Fidelity Global Special Situations
Tom Whitelaw, Analyst at Morningstar: Despite Fidelity Global Special Situations' poor recent performance, we believe it holds promise for the right investor.Over the three months through 12 Nov. the fund has lost 31.7%, 14.4% more than the Morningstar Global Large-Cap Blend category average. Ill-timed forays into select financials have hurt. In March, manager Jorma Korhonen’s financials exposure stood at 10%, but new purchases of Wachovia and Morgan Stanley and a top-up of Lehman Brothers helped push the financials weight towards 17% by autumn. This wiped out the positive gains he had made since early 2007--a year in which the fund strongly outran its Morningstar peers.
That said, we believe there is reason to look beyond the large short-term loss. First, Korhonen's process is in keeping with the fund's successful heritage before it was split off from Fidelity Special Situations. Like Anthony Bolton before him, Korhonen looks for companies that he believes show unrecognised value. To identify opportunities and avoid value traps, he pours over the analysis produced by Fidelity’s analyst staff to determine, for example, an industrys supply and demand drivers. He also takes great care in formulating his view on a company's value before jumping in--he conducts in-depth scenario analysis on prospective stocks by looking at the assumptions made in a company’s current share price. He will then model best and worse case scenarios to build up a risk reward picture to determine the level of investment with which he is comfortable.
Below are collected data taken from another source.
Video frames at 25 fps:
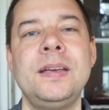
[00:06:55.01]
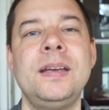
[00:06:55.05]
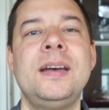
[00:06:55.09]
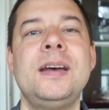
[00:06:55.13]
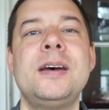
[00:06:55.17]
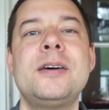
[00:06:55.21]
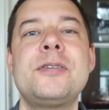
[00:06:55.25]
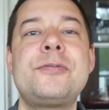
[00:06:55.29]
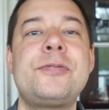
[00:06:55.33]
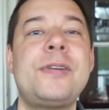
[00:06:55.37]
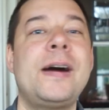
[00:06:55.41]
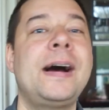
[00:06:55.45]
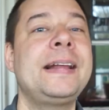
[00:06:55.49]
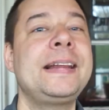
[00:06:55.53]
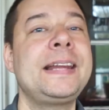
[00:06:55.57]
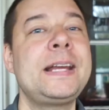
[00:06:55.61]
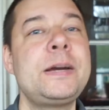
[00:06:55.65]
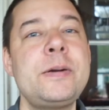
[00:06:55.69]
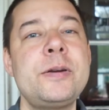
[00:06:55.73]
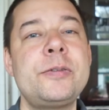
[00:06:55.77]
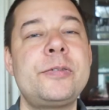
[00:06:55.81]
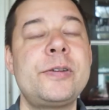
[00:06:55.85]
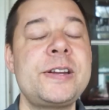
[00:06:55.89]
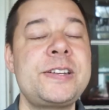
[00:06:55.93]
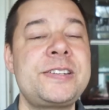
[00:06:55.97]
Finally,
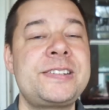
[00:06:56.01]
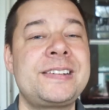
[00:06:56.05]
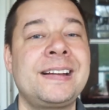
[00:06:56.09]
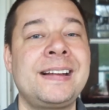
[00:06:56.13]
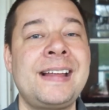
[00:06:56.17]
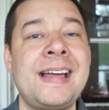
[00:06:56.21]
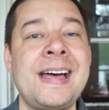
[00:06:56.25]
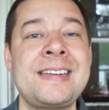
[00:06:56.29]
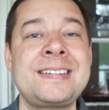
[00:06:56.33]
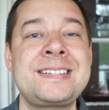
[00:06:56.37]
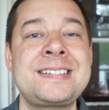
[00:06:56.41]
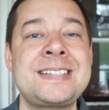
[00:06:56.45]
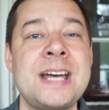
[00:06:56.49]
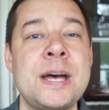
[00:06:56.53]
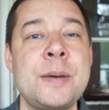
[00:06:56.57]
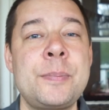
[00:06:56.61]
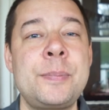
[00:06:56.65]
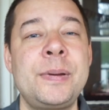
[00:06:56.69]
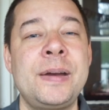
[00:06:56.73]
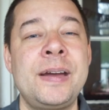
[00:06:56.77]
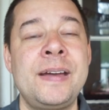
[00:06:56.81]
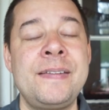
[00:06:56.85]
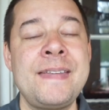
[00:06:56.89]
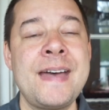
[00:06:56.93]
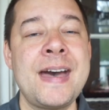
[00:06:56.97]
we've reached the last
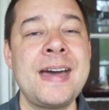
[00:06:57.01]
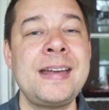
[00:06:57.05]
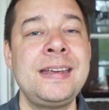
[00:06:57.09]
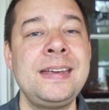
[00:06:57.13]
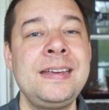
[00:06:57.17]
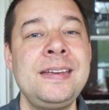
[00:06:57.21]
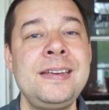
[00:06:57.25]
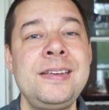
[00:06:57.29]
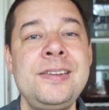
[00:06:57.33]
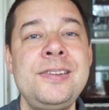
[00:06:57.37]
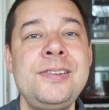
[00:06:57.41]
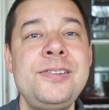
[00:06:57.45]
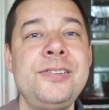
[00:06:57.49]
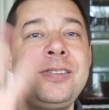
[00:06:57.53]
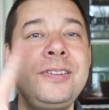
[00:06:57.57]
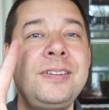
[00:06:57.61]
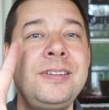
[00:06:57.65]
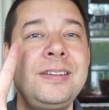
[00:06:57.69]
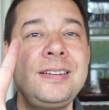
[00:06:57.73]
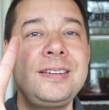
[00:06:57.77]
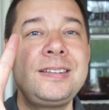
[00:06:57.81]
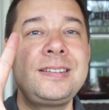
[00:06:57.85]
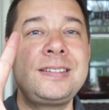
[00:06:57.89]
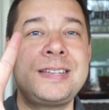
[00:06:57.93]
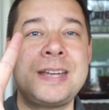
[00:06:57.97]
step, and that is
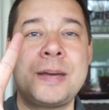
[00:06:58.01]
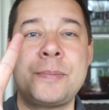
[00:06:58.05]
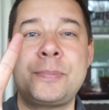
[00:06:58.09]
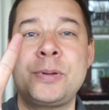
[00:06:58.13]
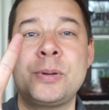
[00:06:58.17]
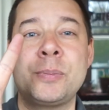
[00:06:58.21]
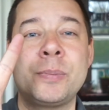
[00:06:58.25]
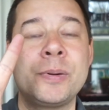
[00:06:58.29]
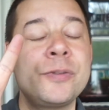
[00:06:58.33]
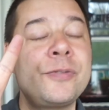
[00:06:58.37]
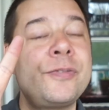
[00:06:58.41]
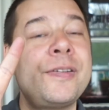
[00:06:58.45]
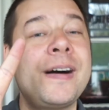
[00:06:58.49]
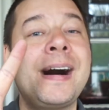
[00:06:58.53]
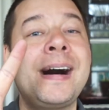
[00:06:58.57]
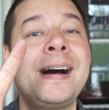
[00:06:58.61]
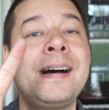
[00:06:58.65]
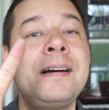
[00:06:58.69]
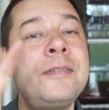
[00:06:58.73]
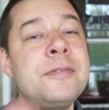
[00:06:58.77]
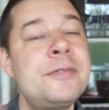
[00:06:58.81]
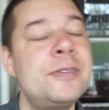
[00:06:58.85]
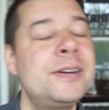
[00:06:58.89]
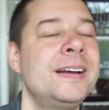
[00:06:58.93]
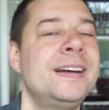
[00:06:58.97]
step number
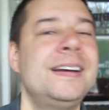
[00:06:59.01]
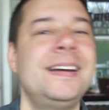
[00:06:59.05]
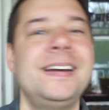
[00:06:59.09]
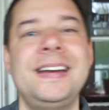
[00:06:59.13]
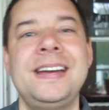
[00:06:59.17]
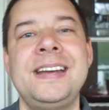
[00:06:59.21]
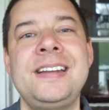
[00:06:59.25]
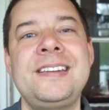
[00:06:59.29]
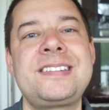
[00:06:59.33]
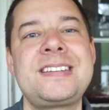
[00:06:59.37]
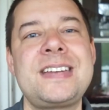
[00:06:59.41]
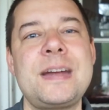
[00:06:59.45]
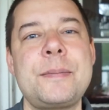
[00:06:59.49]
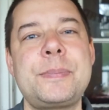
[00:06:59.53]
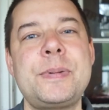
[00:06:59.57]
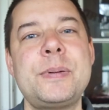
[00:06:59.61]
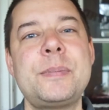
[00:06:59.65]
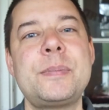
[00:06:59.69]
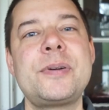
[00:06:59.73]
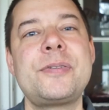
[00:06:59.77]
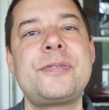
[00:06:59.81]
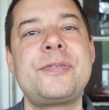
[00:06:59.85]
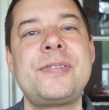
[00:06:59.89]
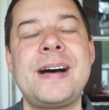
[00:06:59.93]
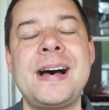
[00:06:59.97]
5. In step
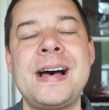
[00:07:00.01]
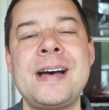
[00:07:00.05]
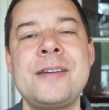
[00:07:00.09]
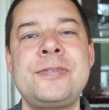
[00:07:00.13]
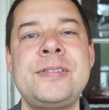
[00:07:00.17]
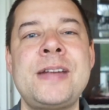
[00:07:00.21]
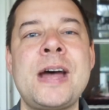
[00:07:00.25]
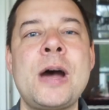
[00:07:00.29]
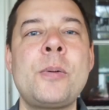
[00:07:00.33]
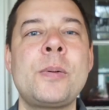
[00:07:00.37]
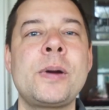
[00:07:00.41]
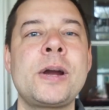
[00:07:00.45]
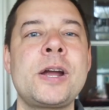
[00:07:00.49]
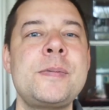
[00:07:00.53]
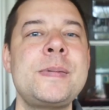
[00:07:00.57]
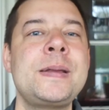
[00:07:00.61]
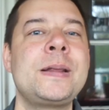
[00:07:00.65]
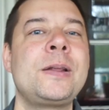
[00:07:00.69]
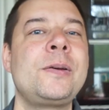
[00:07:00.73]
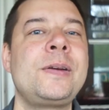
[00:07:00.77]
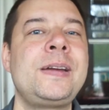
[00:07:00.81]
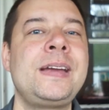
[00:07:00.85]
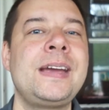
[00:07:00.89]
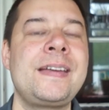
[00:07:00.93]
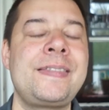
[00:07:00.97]
number 5, now we're going to be
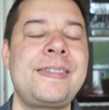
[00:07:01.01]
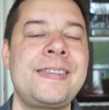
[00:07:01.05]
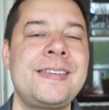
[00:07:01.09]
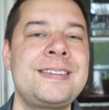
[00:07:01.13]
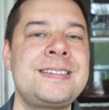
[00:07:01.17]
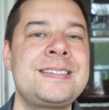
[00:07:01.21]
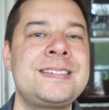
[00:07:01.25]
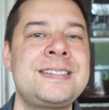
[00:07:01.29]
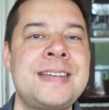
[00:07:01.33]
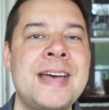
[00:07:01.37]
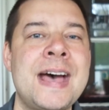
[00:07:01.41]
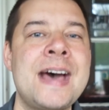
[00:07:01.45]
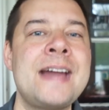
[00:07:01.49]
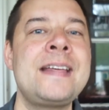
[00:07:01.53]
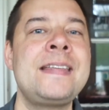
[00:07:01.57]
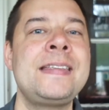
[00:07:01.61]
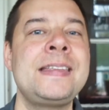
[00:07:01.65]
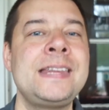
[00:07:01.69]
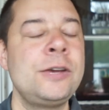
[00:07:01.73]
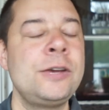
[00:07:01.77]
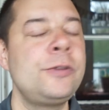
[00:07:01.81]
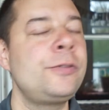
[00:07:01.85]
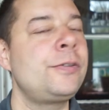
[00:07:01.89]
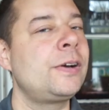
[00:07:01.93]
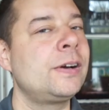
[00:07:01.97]
looking at this data that
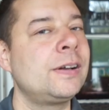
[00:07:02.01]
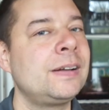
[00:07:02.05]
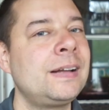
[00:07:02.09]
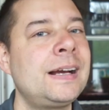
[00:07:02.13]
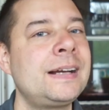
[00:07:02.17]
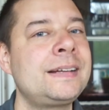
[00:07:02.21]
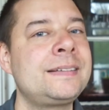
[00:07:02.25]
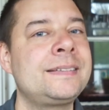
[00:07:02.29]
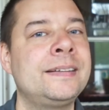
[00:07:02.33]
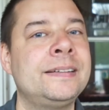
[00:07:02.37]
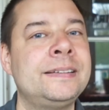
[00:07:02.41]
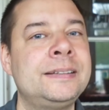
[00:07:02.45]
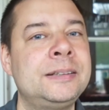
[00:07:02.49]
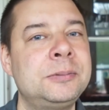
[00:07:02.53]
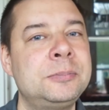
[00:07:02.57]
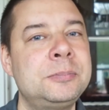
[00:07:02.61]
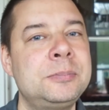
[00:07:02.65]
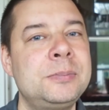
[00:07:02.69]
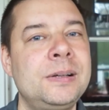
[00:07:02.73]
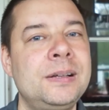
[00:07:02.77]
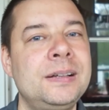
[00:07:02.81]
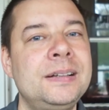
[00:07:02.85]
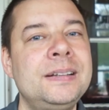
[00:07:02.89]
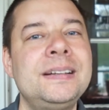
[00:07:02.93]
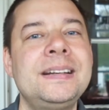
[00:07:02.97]
collected
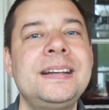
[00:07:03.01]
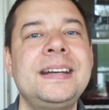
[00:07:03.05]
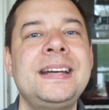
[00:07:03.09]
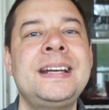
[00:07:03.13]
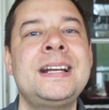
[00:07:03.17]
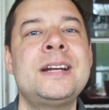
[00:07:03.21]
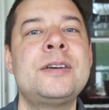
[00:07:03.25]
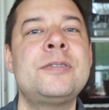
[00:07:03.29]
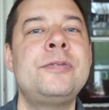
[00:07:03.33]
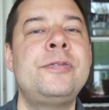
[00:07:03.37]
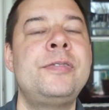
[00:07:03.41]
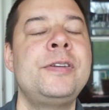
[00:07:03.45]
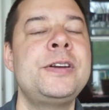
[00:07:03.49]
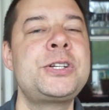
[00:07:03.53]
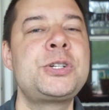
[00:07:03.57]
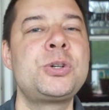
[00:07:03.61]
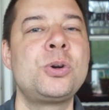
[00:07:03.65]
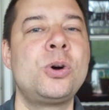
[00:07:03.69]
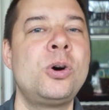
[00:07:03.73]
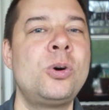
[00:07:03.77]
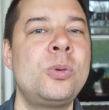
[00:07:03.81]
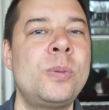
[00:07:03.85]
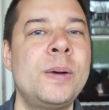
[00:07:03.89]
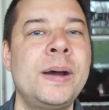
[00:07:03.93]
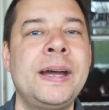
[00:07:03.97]
in a
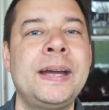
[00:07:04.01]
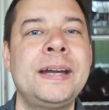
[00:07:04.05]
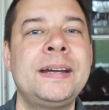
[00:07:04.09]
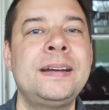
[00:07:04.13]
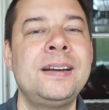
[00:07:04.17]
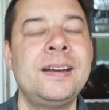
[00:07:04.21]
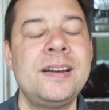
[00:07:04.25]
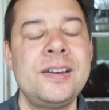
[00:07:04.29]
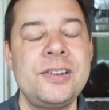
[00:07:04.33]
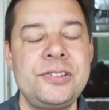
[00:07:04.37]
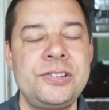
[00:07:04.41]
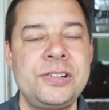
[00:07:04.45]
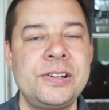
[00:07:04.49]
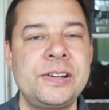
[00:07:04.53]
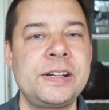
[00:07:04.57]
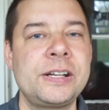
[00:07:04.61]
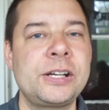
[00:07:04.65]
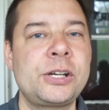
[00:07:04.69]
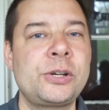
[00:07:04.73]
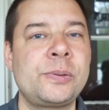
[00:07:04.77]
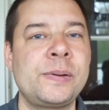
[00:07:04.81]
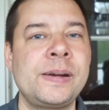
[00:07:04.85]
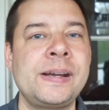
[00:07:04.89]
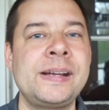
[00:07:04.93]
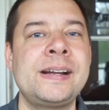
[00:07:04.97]
visual way. So you're going
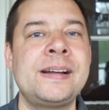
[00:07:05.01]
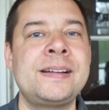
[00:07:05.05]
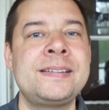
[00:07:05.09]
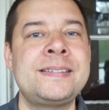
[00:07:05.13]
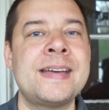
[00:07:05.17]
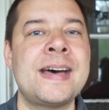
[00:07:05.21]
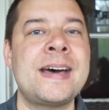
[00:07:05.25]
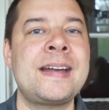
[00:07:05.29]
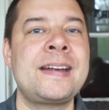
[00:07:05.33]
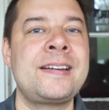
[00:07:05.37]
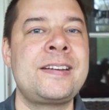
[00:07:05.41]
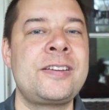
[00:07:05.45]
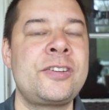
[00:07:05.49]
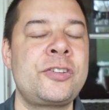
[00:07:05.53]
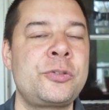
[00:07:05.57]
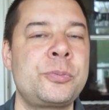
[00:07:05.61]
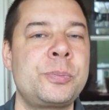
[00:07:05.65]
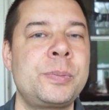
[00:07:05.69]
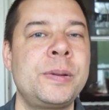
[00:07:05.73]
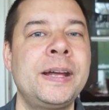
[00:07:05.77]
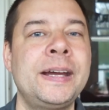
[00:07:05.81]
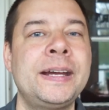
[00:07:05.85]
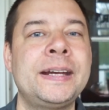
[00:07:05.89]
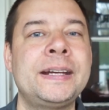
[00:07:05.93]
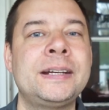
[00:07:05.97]
to create a data display.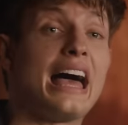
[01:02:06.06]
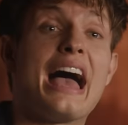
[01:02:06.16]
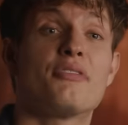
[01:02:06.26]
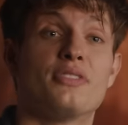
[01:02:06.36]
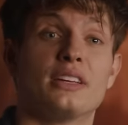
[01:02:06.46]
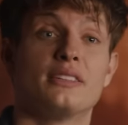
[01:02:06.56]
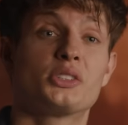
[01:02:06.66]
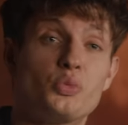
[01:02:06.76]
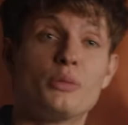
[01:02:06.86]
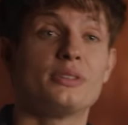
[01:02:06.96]
laughing,
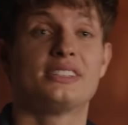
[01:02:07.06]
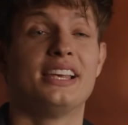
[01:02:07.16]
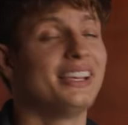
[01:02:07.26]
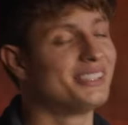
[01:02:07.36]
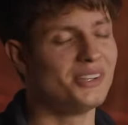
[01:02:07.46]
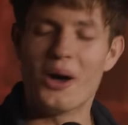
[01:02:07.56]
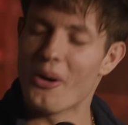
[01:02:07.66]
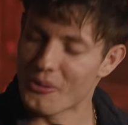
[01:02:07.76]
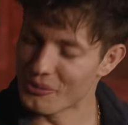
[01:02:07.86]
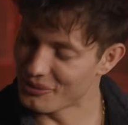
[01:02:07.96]
this woman says,
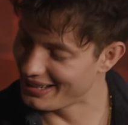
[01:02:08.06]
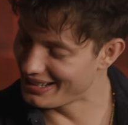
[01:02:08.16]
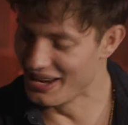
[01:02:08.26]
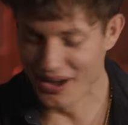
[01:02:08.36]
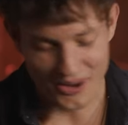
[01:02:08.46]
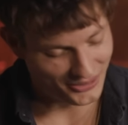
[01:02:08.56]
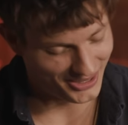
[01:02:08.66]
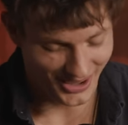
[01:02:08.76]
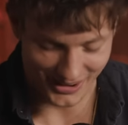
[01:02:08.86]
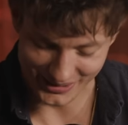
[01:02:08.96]
no.
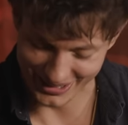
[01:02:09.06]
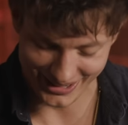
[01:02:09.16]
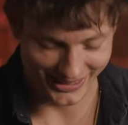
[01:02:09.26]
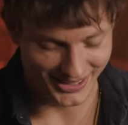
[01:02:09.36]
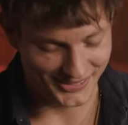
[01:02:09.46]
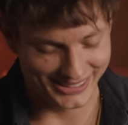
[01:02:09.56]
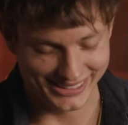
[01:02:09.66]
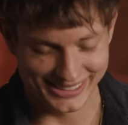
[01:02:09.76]
It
We also derive comfort from the fact that Korhonen is an experienced analyst, and has had success managing single country funds and global portfolios (albeit over relatively short periods) in the past. Our own conversation with him left us impressed with his rigour, and as a global manager, he is backstopped by an analyst staff whose breadth and depth we believe is among the best in the industry. Korhonen has also acknowledged the lessons he has learnt. He is not making major changes to his strategy (it would concerns us if he was) but he is reducing stock-specific risk in current markets by spreading his holdings more widely.
Despite that nod to moderation, the fund is not for everyone. Korhonen’s main concern is with absolute returns. As such he pays little attention to the index. This approach, combined with his contrarian tendencies, means that at times the fund will differ markedly from its peers in the Morningstar Global Large-Cap Blend category, both in terms of portfolio positions and performance.
We're not happy with the recent losses here, but we can see how Korhonen's process led him into these names, and we think the conviction he shows in his process and picks is essential for a special situations manager. It is still early days for the new manager and investors should expect short-term volatility and periods of underperformance from a fund which clearly sits at the upper end of the risk spectrum. However, over the long term we believe that Korhonen, backed by Fidelity's research, has the ability to outperform.
Strategy
Like his predecessor Korhonen seeks companies with unrecognised value. He looks at the assumptions in a company’s share price and considers if these are correct. To do this effectively he has to have an excellent understanding of the industries in which stocks operate. As such he spends around 50% of his time reading the analysis produced by Fidelity’s research team. He also has access to the group’s quantitative team, but uses it on an ad-hoc basis only as he dislikes forecasting. He prefers to model how companies will perform in different scenarios through an in-depth understanding of the supply and demand dynamics of their industry. He then looks at best and worst case scenarios to assess both maximum upside and downside, accepting that he will be wrong around 35% of the time. This process helps formulate the manager’s risk reward assumptions which in turn will determine the level of investment with which he is comfortable.
Korhonen uses the fund's UCITS III powers to run short positions. He prefers to do this via single-stock shorts, but in period of extreme market movements, may buy protection via index puts. The process for selecting which stocks to short is the exact opposite of his long process: he looks for stocks whose fundamentals don't appear capable of supporting their valuations.
Management
Jorma Korhonen has been in sole charge of Fidelity Global Special Situations since January 2007. He worked alongside Anthony Bolton from September 2006 to smooth the transition of the fund when it was created by the split of Fidelity Special Situations. Korhonen joined Fidelity in 1996 as a research analyst working in both London and Boston where he covered, amongst others, the financial services and banking sectors. In 2002 Korhonen was appointed manager of Fidelity’s Iberia, Italy and Switzerland funds. Two years later Korhonen moved across to run global portfolios with responsibilities for Fidelity Global Equity (for Japanese investors) and Global Focus (for Australian investors).
Korhonen manages the fund singlehandedly but relies on Fidelity’s well-resourced global analyst staff who publish around 160 stock reports daily. Some ideas also come from sell-side research and the manager’s conversations with industry contacts. However, 70-80% of ideas come from Fidelity’s internal research team even if Korhonen gets an idea from an external source it will be run past his trusted analysts first. Korhonen speaks to at least one UK analyst daily but also visits Boston, Tokyo and Hong Kong regularly to meet analysts and companies in person.